=== Begin Enclosure ===

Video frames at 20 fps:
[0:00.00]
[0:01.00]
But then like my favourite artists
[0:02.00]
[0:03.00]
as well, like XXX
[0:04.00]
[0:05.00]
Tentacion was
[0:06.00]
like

=== End Enclosure ===
=== Begin Enclosure ===

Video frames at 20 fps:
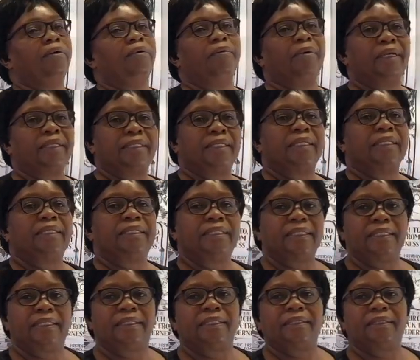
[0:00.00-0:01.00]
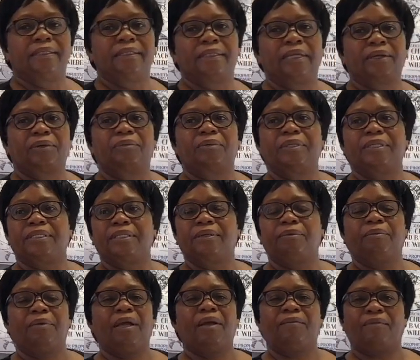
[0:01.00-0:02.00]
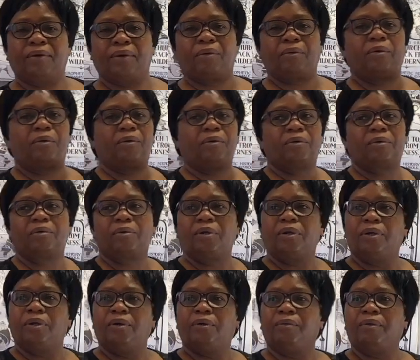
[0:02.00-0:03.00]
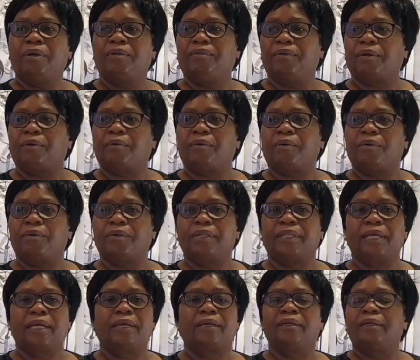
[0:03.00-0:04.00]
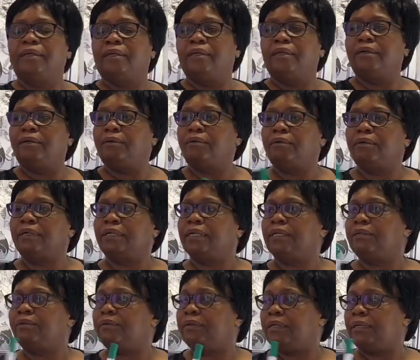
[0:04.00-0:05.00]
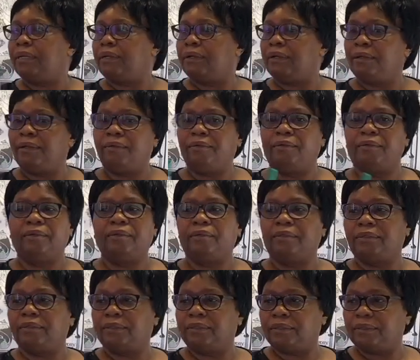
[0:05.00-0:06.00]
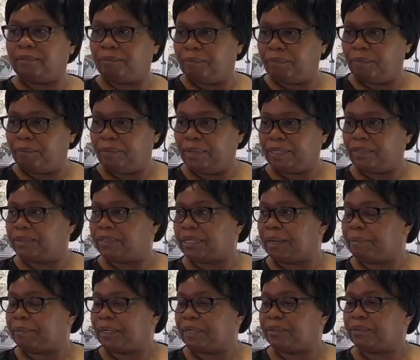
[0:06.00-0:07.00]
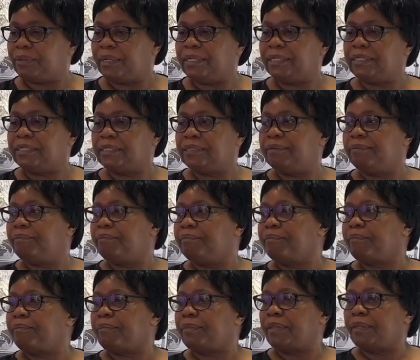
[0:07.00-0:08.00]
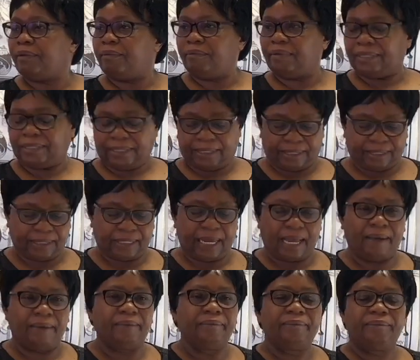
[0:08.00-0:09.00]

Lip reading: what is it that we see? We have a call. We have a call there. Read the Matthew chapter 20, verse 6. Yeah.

=== End Enclosure ===
=== Begin Enclosure ===

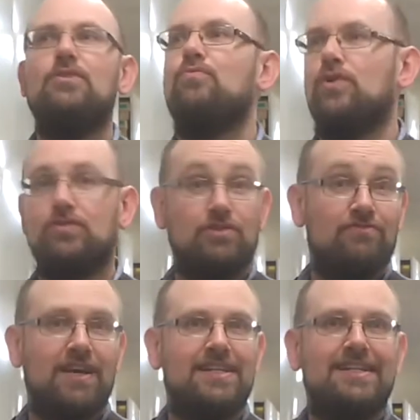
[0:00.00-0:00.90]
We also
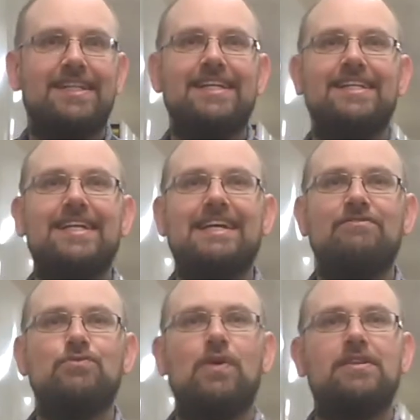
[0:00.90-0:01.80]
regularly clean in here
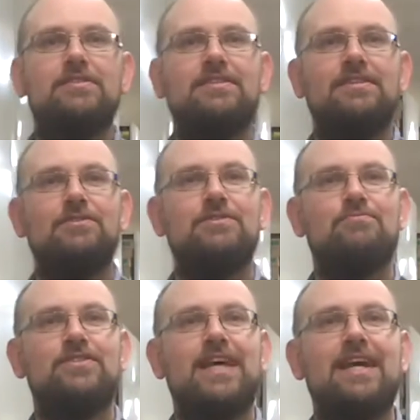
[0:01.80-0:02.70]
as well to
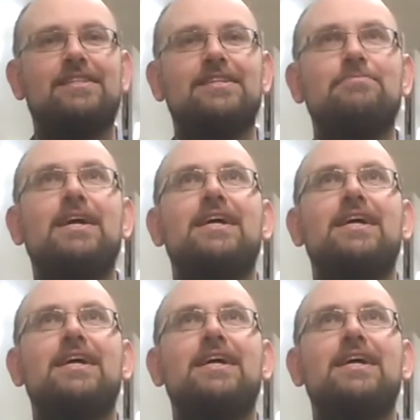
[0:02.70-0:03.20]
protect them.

=== End Enclosure ===

Exercise directions: Although pictures appear among the records above, none are to be output; print exactly the lines from the line containing "[0:02.00-0:03.00]" through the line containing "Lip reading: what".

Answer:
[0:02.00-0:03.00]
[0:03.00-0:04.00]
[0:04.00-0:05.00]
[0:05.00-0:06.00]
[0:06.00-0:07.00]
[0:07.00-0:08.00]
[0:08.00-0:09.00]

Lip reading: what is it that we see? We have a call. We have a call there. Read the Matthew chapter 20, verse 6. Yeah.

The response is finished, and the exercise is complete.